Pronunciation disambiguation for European-Portuguese heterophonic homographs — words spelled identically whose pronunciation depends on meaning.
sede is thirst (ˈsedɨ, closed e) or a headquarters (ˈsɛdɨ, open e); forma
is a mould (ˈfoɾmɐ) or a shape (ˈfɔɾmɐ); molho is sauce (ˈmoʎu) or a
bundle (ˈmɔʎu). A text-to-speech front-end that guesses wrong says the wrong word
out loud. bifonia picks the right reading — and therefore the right IPA — from context.
from bifonia import tokenize, is_ambiguous, guess_sense, disambiguate
words = tokenize("Tinha tanta sede que bebi a garrafa toda.")
i = words.index("sede")
guess_sense(words, i) # 'thirst'
disambiguate(words, i) # 'ˈsedɨ'The obvious approach — tag the part of speech and pick the pronunciation from it —
cannot work when two readings share a POS. sede thirst and seat are both nouns;
corte cut and court are both nominal; forma mould and shape likewise. A POS tagger
labels them identically and is wrong on the minority reading by construction. bifonia
keys every reading on sense (a meaning slug) and resolves the meaning directly.

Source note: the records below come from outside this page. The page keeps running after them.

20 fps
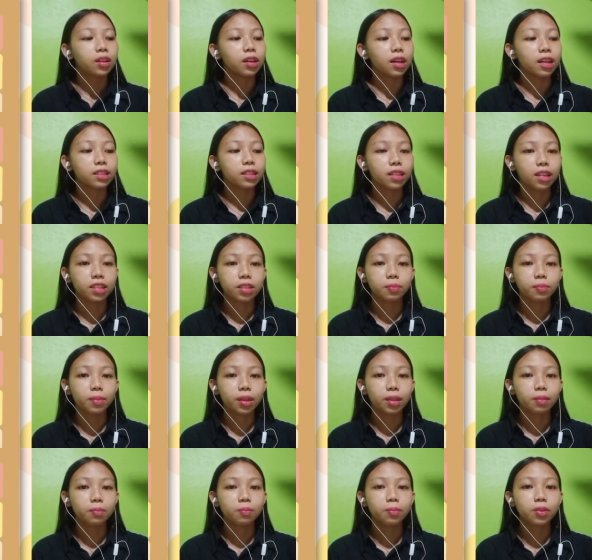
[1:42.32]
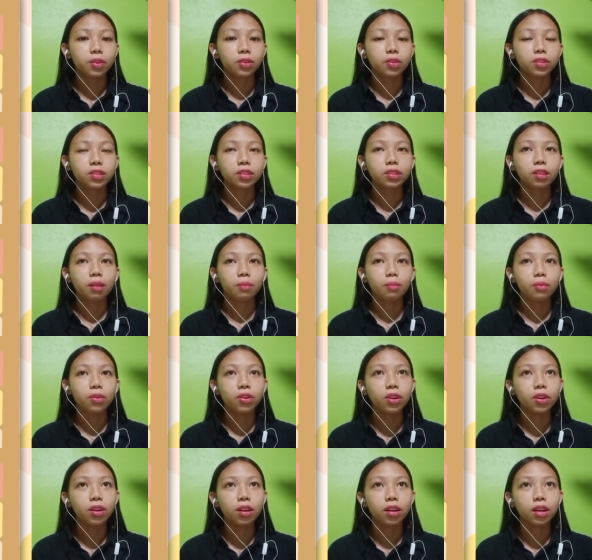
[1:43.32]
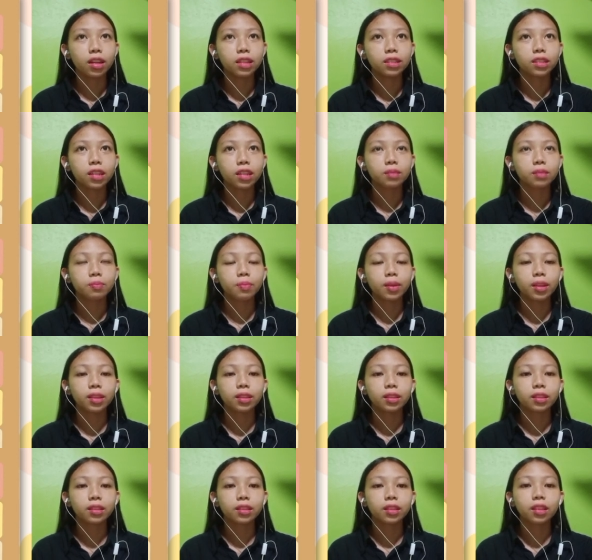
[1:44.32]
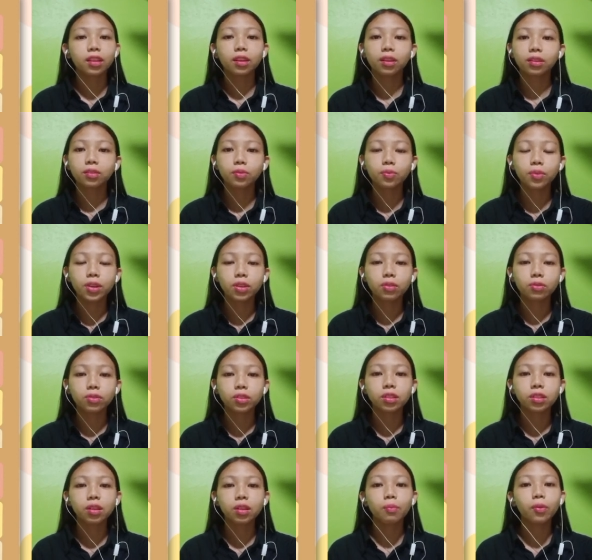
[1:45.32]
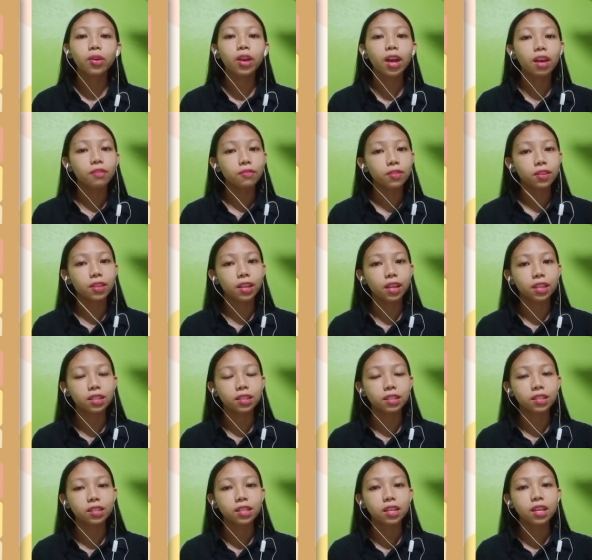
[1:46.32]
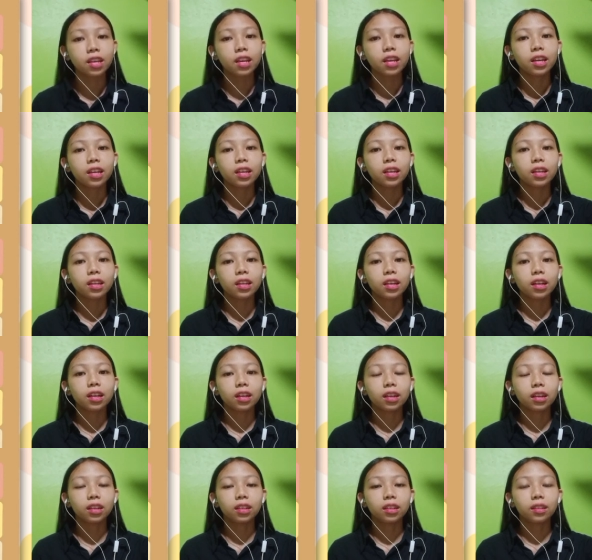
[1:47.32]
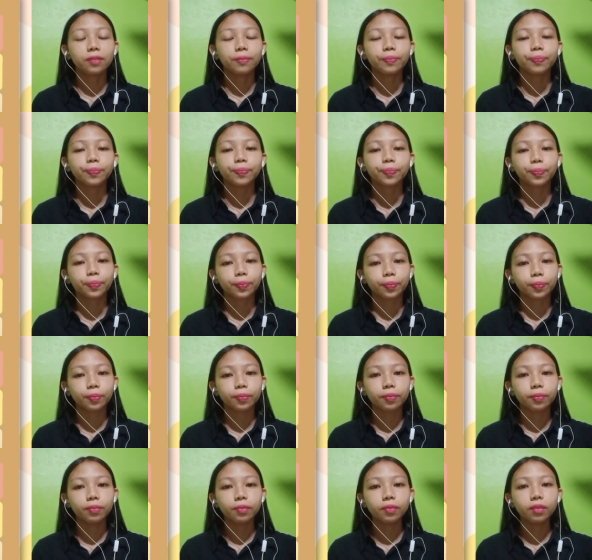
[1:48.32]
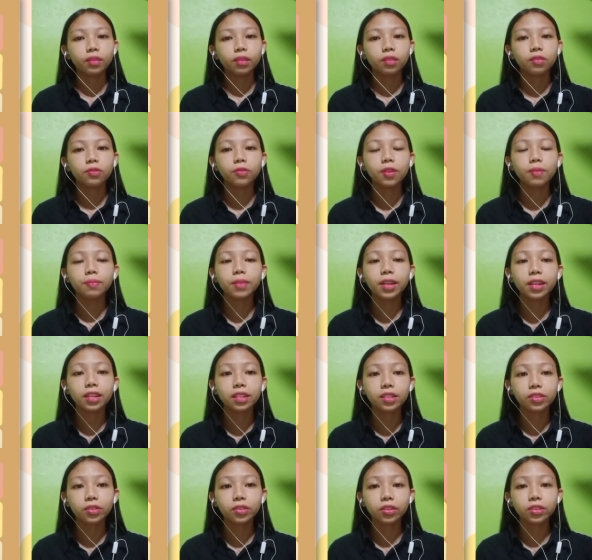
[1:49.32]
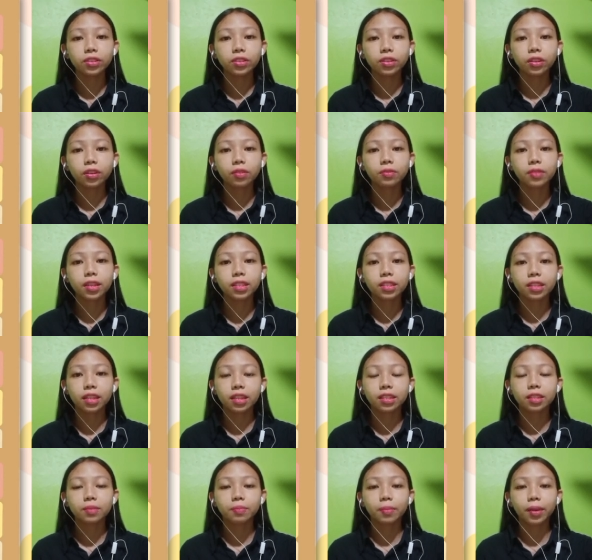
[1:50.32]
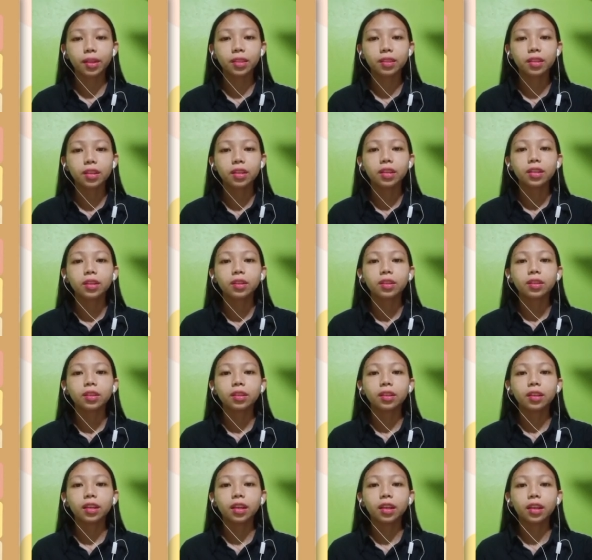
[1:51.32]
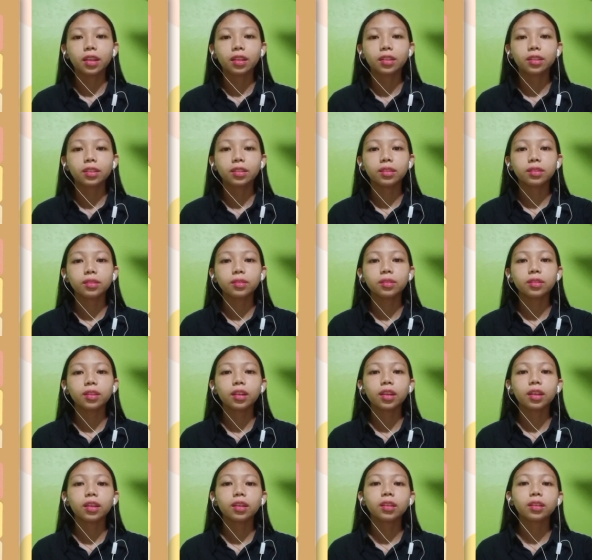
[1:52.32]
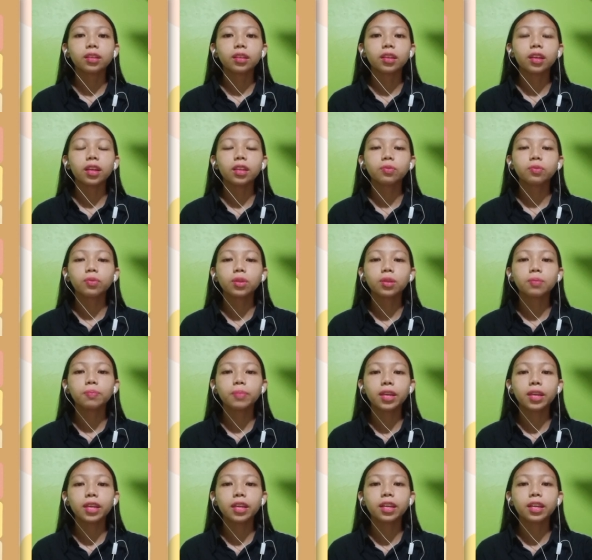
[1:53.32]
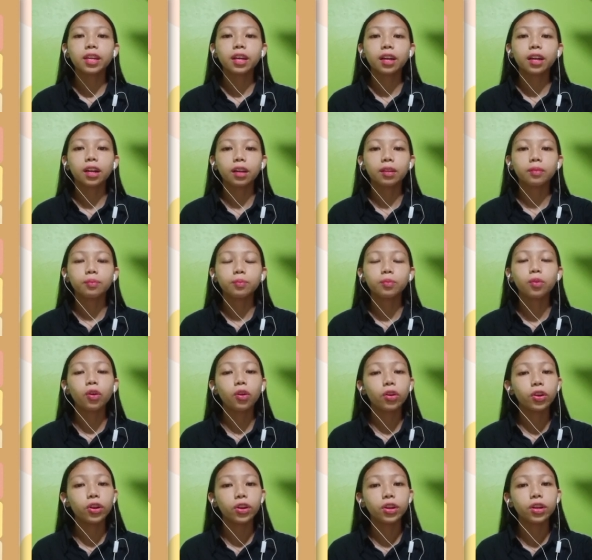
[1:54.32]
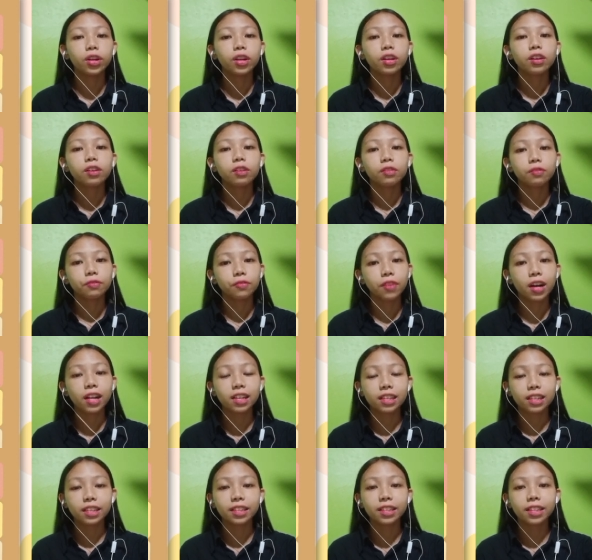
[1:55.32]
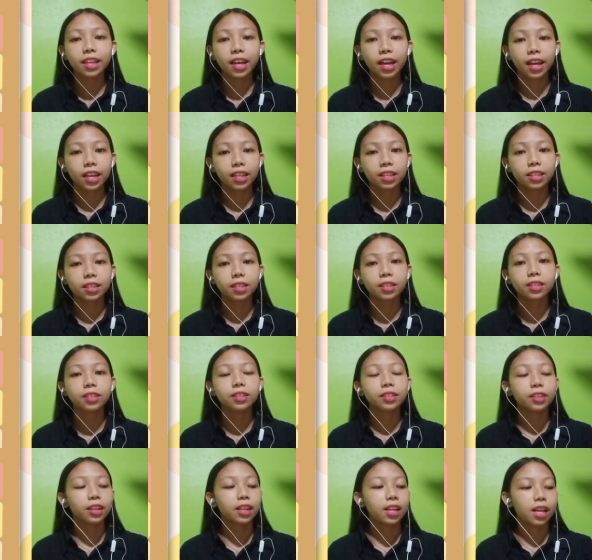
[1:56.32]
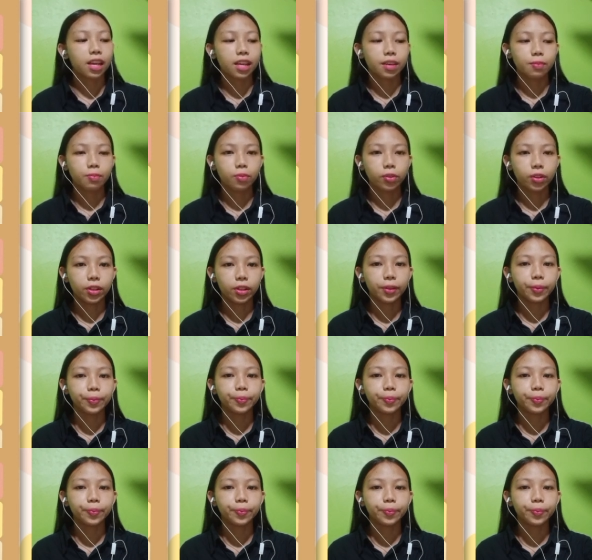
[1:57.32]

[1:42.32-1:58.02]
assessment because the more assessment that we use, the more evidence uh, from the result of the assessment, uh, it will be more valid and reliable.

| engine | needs a corpus? | how it decides |
|---|---|---|
| rules | no | hand-written context rules + wordlists (.voc) |
| learned | yes | per-word Naive-Bayes / averaged-perceptron over context features |
The rule engine is self-contained and needs no training data — the right fit for a fork
of a low-resource language. The learned models are trained from the labelled corpus and
generalise better where enough data exists. guess_sense uses a per-word ensemble:
each word is served by whichever engine scores at least as well on held-out data, so the
combined system never does worse than the rules alone. Both are pure Python with no heavy
runtime dependencies.
The learned engine ships in two forms — a Naive-Bayes model and an averaged perceptron —
and guess_sense loads the averaged perceptron by default. The perceptron leads on both
the synthetic and the real-world benchmarks and avoids the per-word collapses that Naive-Bayes
suffers when correlated features violate its independence assumption; it is warm-started from
the Naive-Bayes log-odds, so its weights stay readable as per-sense lexicons. Load the other
model explicitly with SenseModel.load(path) if you want to compare.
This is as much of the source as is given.